Health and safety training is one of the key contributors in reducing accidents and lost-time incidents on engineering construction sites.
The Engineering Construction Industry Training Board’s (ECITB) CCNSG Safety Passport quality-assured two-day course enhances health and safety awareness and is suitable for all workers in the industry. Alongside the nationally recognised safety card, the ECITB also has a course designed to provide an essential introduction to managing teams within the context of health and safety in the industry.
The CCNSG Leading a Team Safely (LaTS) course is a one-day workshop which focuses on the essentials of leadership such as planning, implementing and reviewing, with a natural emphasis on health and safety.
Aimed at supervisory staff who have responsibility for teams, the course is broken down into four elements that delve into areas such as the ingredients of a successful team; effective supervision, monitoring and communication; leadership skills and styles; and providing clear objectives.
Having a work plan
One of the four elements of the Leading a Team Safely (LaTS) course is titled ‘The Plan’ and goes into what you need to put in place to plan for a successful and safe job.

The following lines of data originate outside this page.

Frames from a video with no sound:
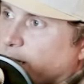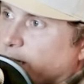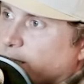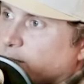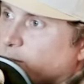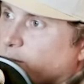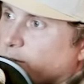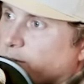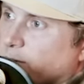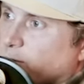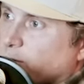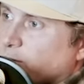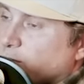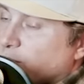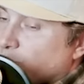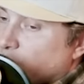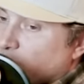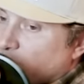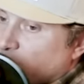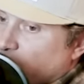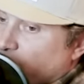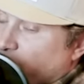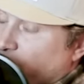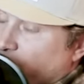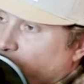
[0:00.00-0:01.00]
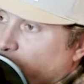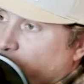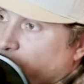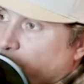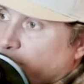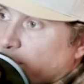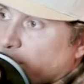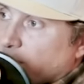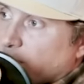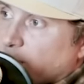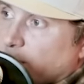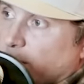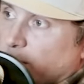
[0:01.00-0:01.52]
guys went through specifically
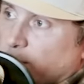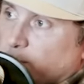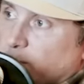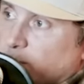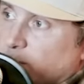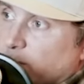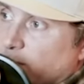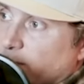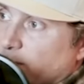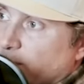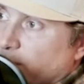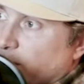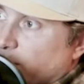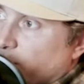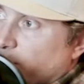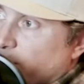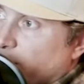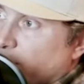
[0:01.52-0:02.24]
in the South Pacific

Experienced LaTS course tutor Mark Cockin, pictured, from Altrad, stresses to delegates: “It’s all about planning to ensure people are set to work safely.”

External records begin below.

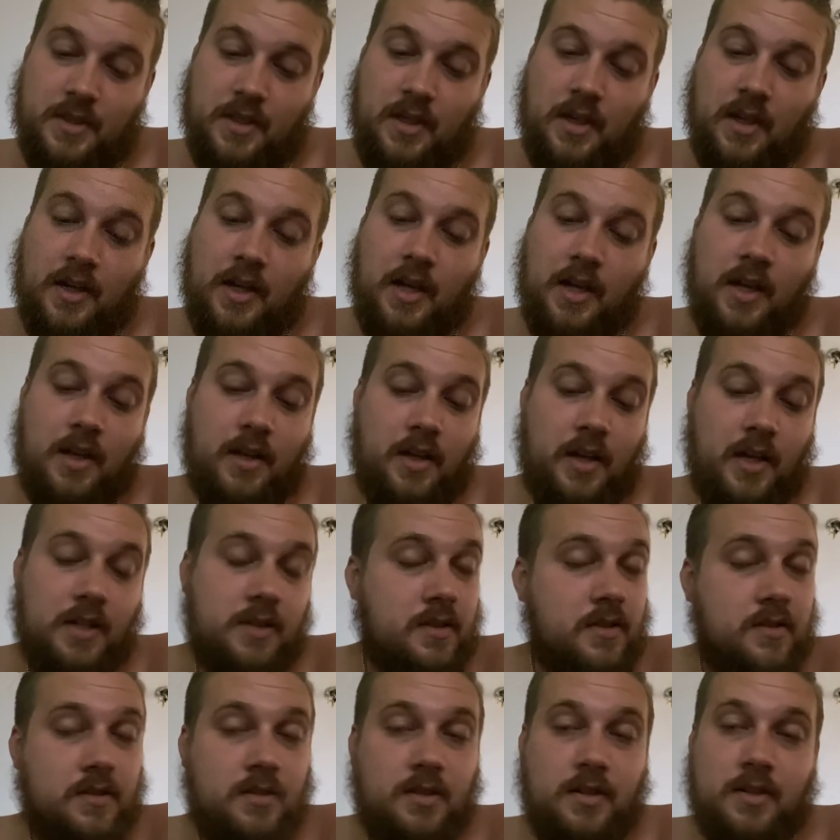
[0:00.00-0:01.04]
I got
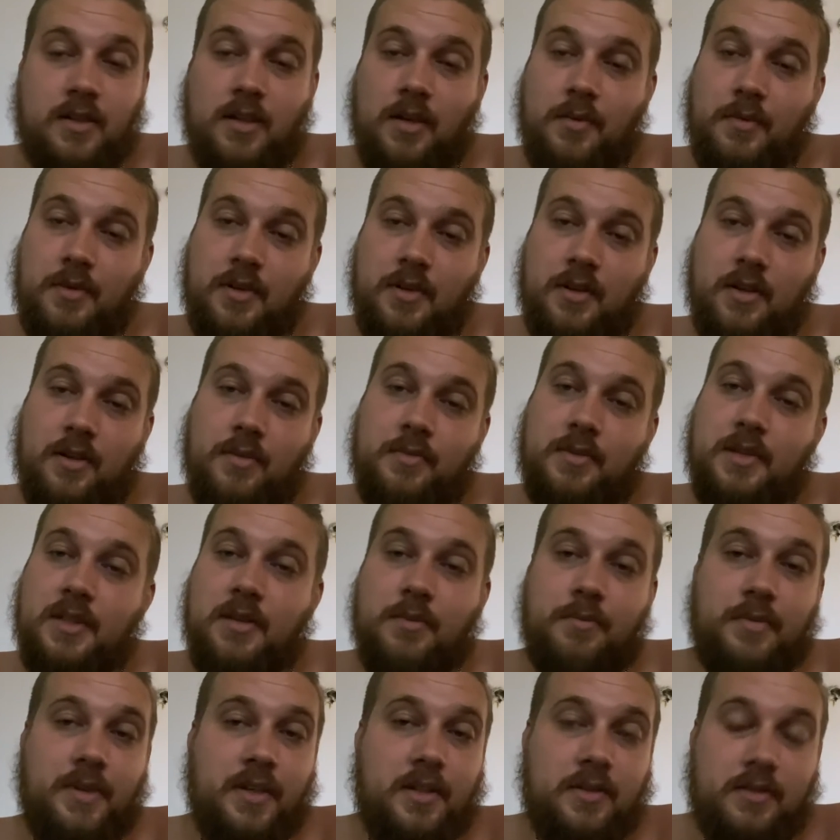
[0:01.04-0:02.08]
ACC coming up, then
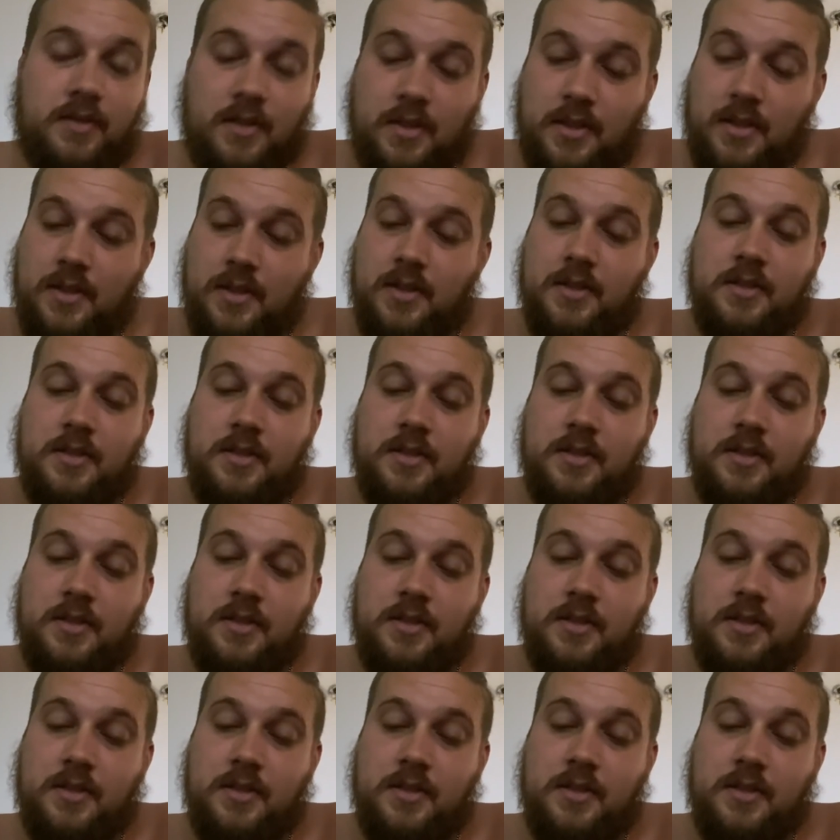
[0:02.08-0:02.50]
the Big 10,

This section of the workshop expands on:
- The importance of clear communication to a good work plan and provides methods to make this more effective.

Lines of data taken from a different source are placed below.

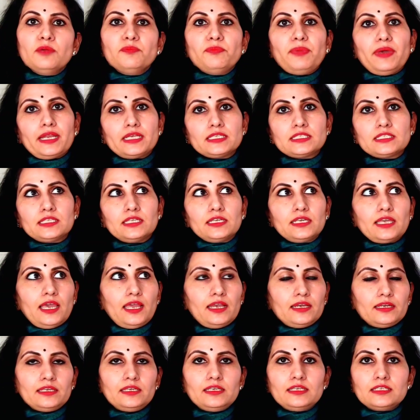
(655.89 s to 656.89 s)
Parasitic
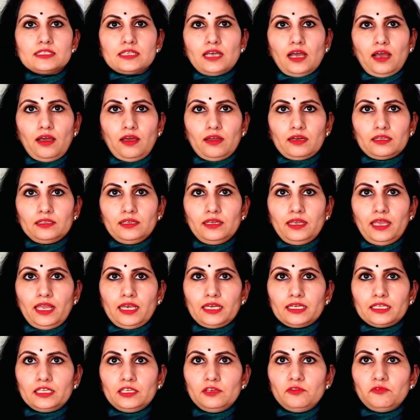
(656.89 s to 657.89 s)
algae are the
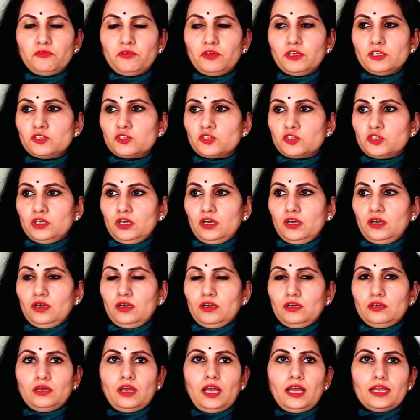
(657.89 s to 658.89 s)
algae which
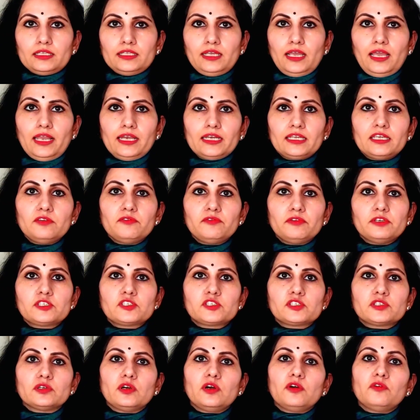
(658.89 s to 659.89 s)

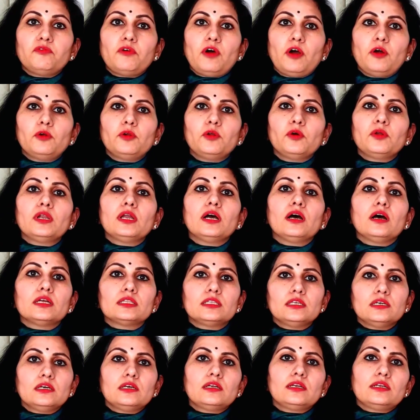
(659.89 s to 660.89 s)
are found on
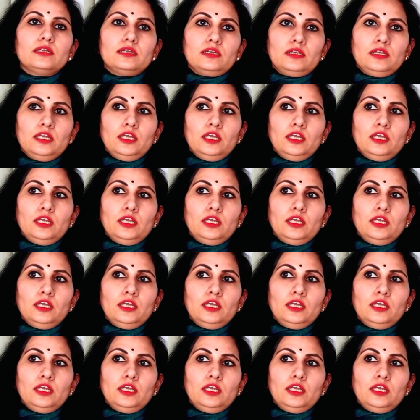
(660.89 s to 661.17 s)
other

- How the right people with right skills, doing the right job, with the right tools, in the right place, at the right time can affect the outcome of the job.
- The relationship between work instructions, risk assessments and method statements to create an effective work plan before a job.
- Pre-start team briefings being clear, concise and provide accurate information, particularly around safe systems of work.
Effective pre-start briefings
The LaTS course stresses that the success of the pre-start briefing given by supervisors is all down to planning and will include the important elements of the work plan.
It goes on to detail the following important elements to getting the message across effectively during a pre-start briefing:
- Be clear and concise
- Engage the team, such as with prompts and asking questions
- Eye contact
- Choose a location free from noise and distraction
- Listen to questions from the team
- Motivate and lead by example.
The course outlines the following content the pre-start briefing should cover
Work instructions
Risk assessments
Method statement
Permit to work
Accident reporting
First aid
PPE
Access
Other activities in the area
Emergency procedures
Welfare
Leading a team safely
The LaTS workshop sets out to influence the behaviour of those that delegates supervise; to ensure good planning and communication of health and safety related to site work; and to help ensure workers operate on site more safely, lowering risk to themselves and others.